Piano AndThe City. Dreamway (Jason Randall Smith)
Russian pianist and composer Olga Stankevich has a history with music that stretches back to her childhood. It is one that has tested her on many an occasion, whether learning as a student at her conservatory or partaking in a local music competition. While only in her teens, she traveled throughout Europe as part of an orchestra and even returned to her music college to teach. Her songwriting has led her to combine the discipline of classical with the accessibility of pop music on Piano and the City: Dreamway. Stankevich displays exceptional skill throughout this album as a pianist and it’s her performance that keeps the listener engaged even though some selections may not.
While this certainly isn’t the first time that classical themes have been married to electronic dance music, there are certain subgenres that can be more problematic than others.

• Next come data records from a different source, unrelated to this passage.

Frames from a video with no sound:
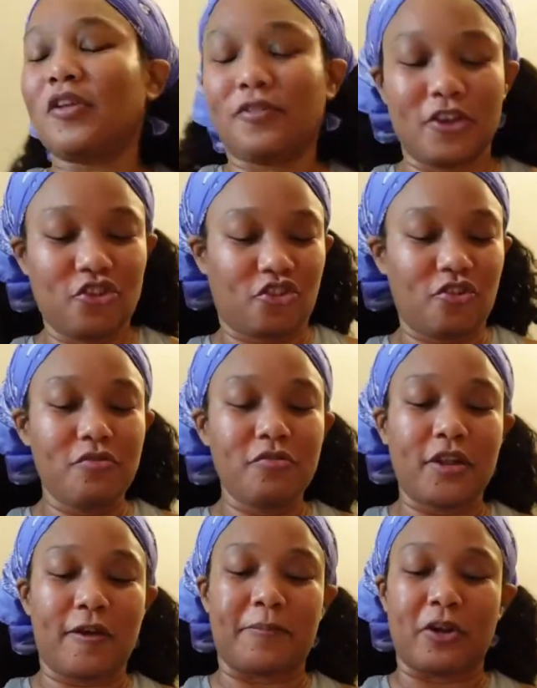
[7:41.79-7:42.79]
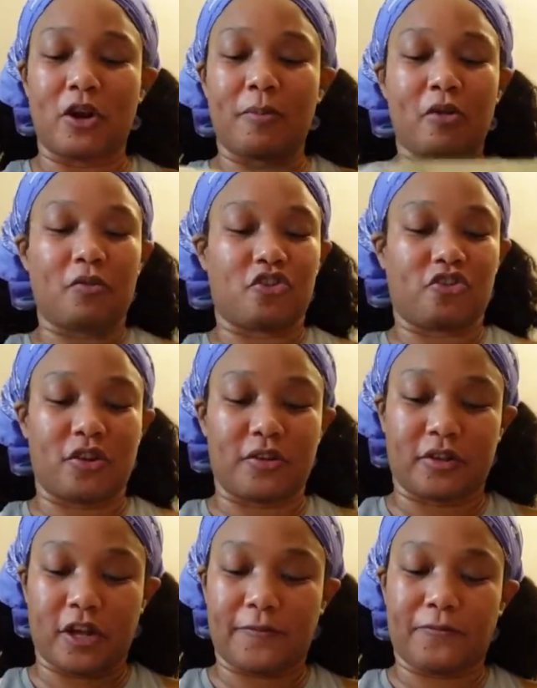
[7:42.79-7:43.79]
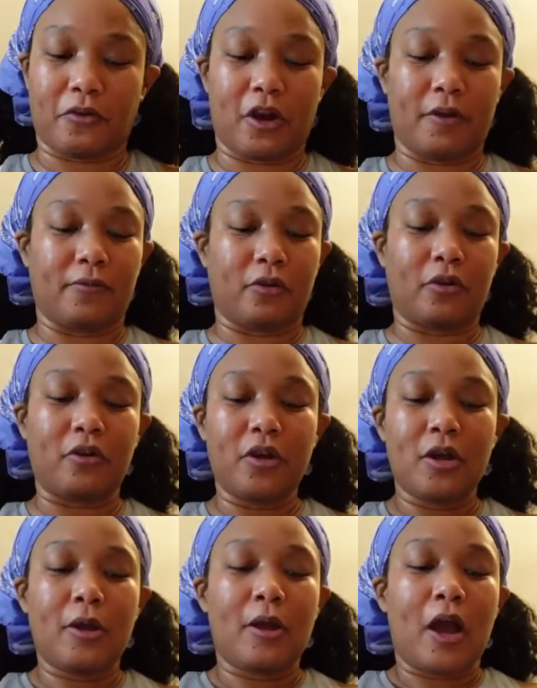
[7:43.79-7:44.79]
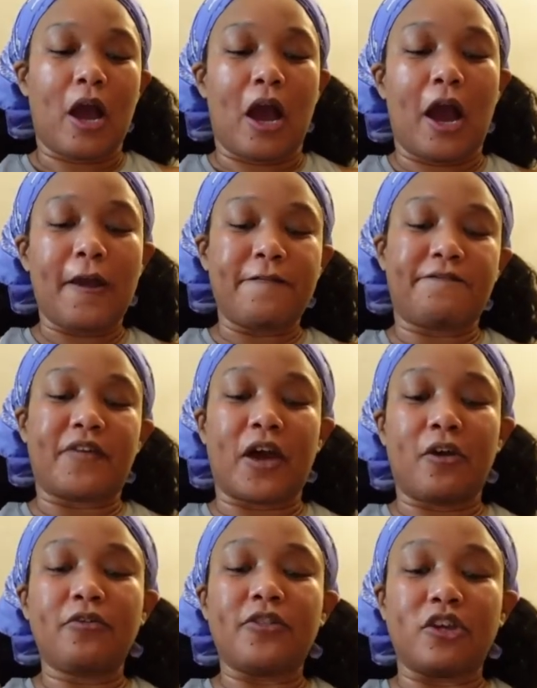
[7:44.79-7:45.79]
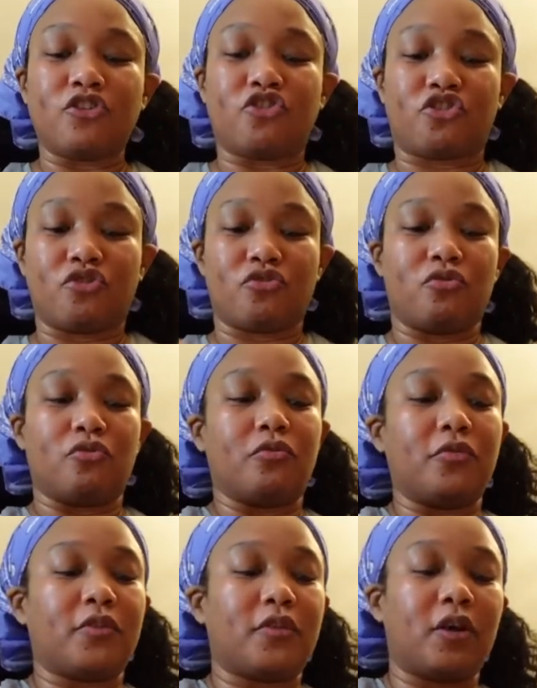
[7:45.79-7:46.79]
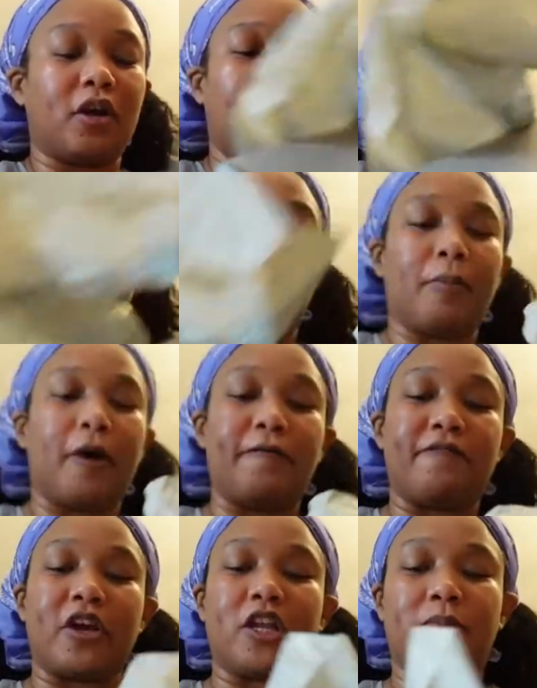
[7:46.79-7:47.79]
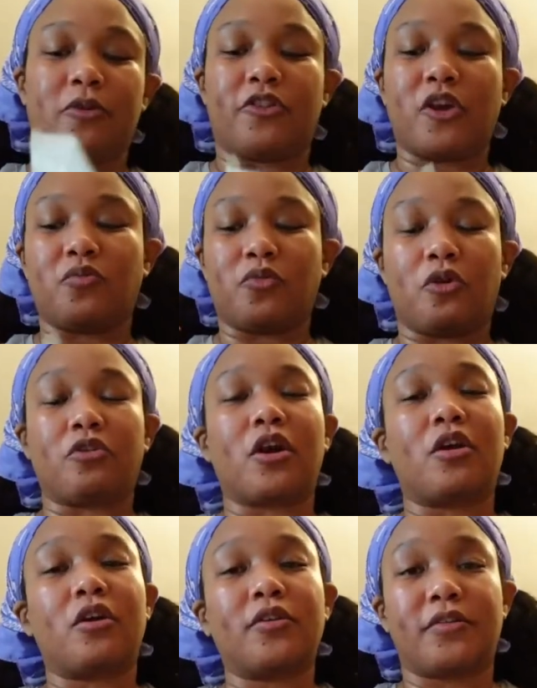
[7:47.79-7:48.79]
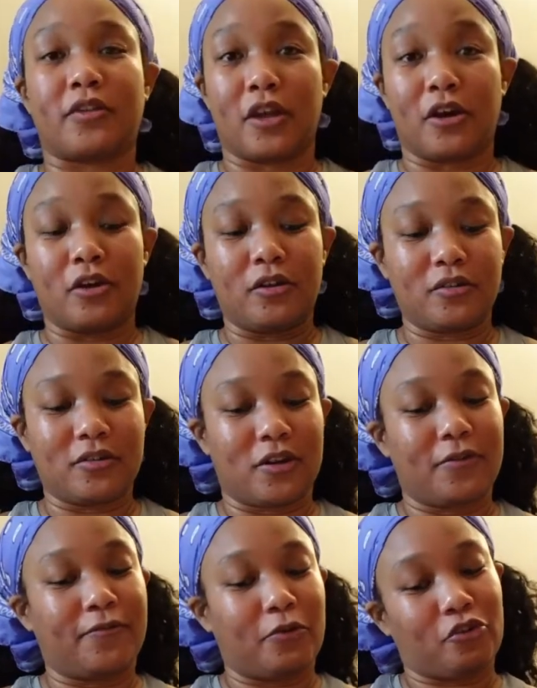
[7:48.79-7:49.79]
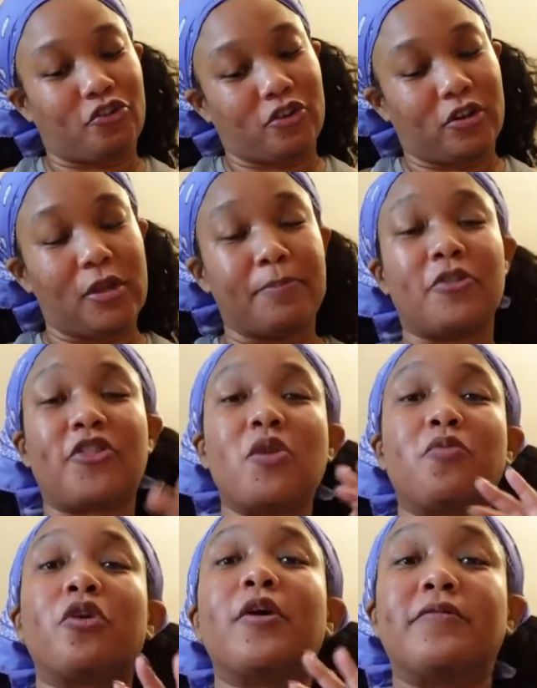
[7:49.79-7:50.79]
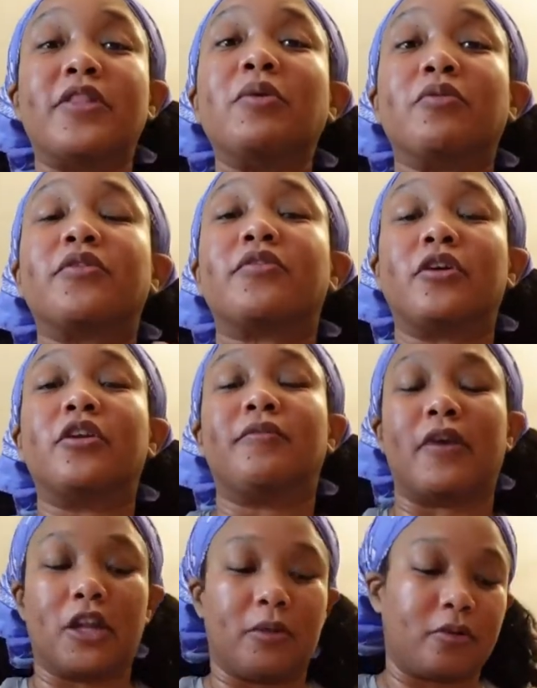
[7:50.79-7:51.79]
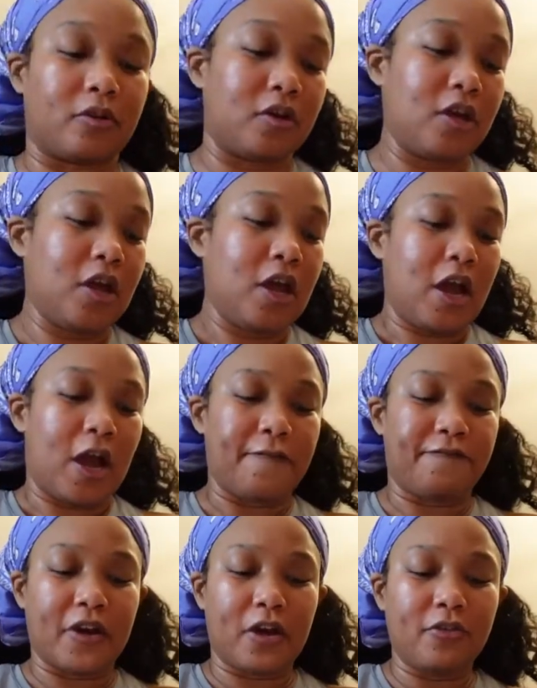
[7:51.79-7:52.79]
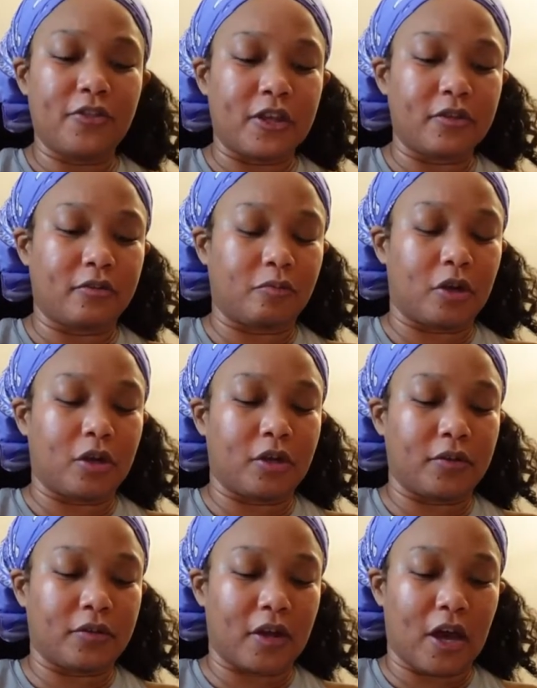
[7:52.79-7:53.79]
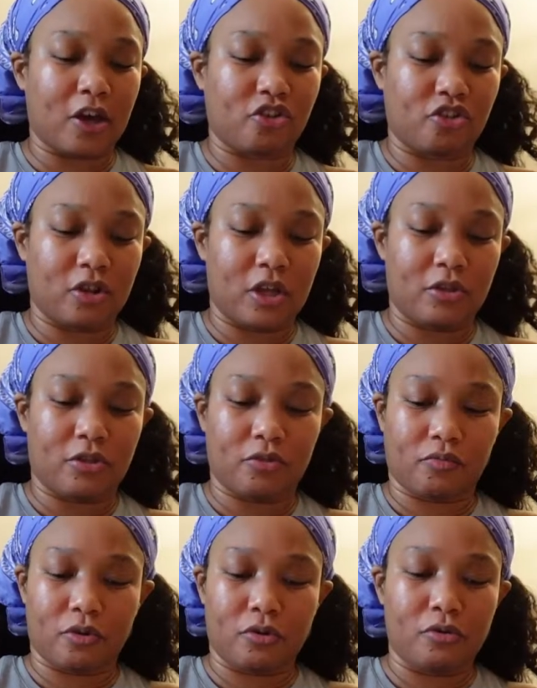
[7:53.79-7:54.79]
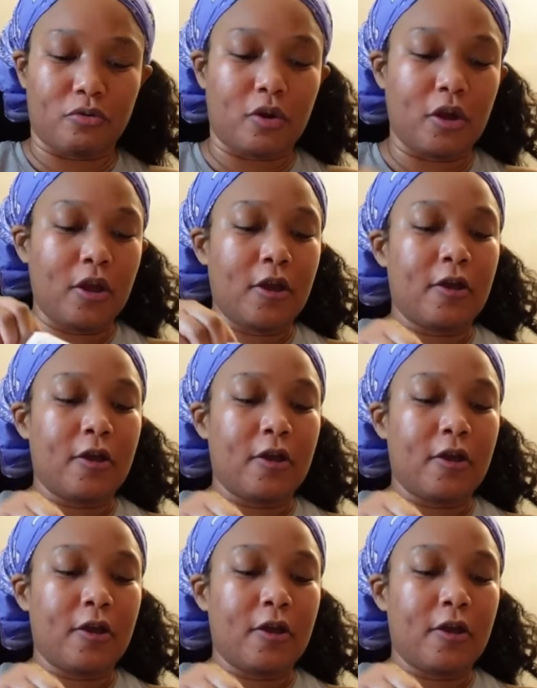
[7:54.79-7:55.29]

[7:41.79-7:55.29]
these shoes have been on my wish list like forever. I found these shoes um, available. They were not on sale, unfortunately, but they were they were still available. I found these ones actually through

The subgenre of trance is always a dangerous place to go looking for intriguing ideas. It is music that only concerns itself with getting from point A to point B in the most direct route possible while making you move your body on the way there. However, this is exactly what makes Stankevich’s formal training such an integral part of this project. As “Contiguity” opens the album, the listener is presented with the basic formula for most of the other compositions. The percussive chug of electronic beats and bass pulses wouldn’t add up to much on their own, but they underlie a slightly mournful melody from Stankevich that remains expressive and dramatic. Her piano carries these tunes and keeps them from being discarded from memory.
Perhaps a better introductory point is the first single, “Inspiration.” While its overall structure might seem somewhat basic, its upbeat tempo and stirring piano are enough to pique the listener’s interest. The Justin Fry Radio Edit increases the tempo and adds an extra punch to the original. The kick drum feels more insistent on the remix and the inclusion of keyboard sweeps towards its conclusion builds the tension. “Ballet In <<Trash>> Style” is perhaps the most instantly engaging track on the album. Stepping away from a trance-pop framework, the song opens with a jagged syncopation that immediately separates it from the others. Tickling the lower register of the ivories, Stankevich supplies a haunting element to this tune as a tambourine insistently shakes. Although the song’s title is perhaps an acknowledgement that supporters of “serious music” would scoff at such experimentation, it represents the most successful integration of classical and electronic music on this album.
“Rain” can be counted as another standout, its introduction bursting with a rapid succession of notes that cascade across a high-energy workout rhythm. During its breakdown, an audience can be heard in the distance cheering and clapping in sync as Stankevich reprises the main theme on the piano. “Rhythm Of Heart” shifts the dynamics with beats that lean towards a hip-hop influence, causing a slight head nod of approval. “The Flight” opens with a light, skittering percussion break that unfolds into a mid-tempo march, surrounded by synthesized brushstrokes and a staccato bass tone.
Fans of trance will more than likely be pleased with Piano and the City: Dreamway and the DJ community has already started to offer both club and remix support. Those looking for more sophisticated movements from dance music may come for the pounding beat, but will stay for Stankevich’s unquestionably masterful piano performance. Her superior technicality deserves to be on full display in a solo piano recording, which is something that we will hopefully see from her in the future. As for her debut album, the infusion of classical music doesn’t make trance any less predictable, but you can’t blame Olga Stankevich for wanting to try.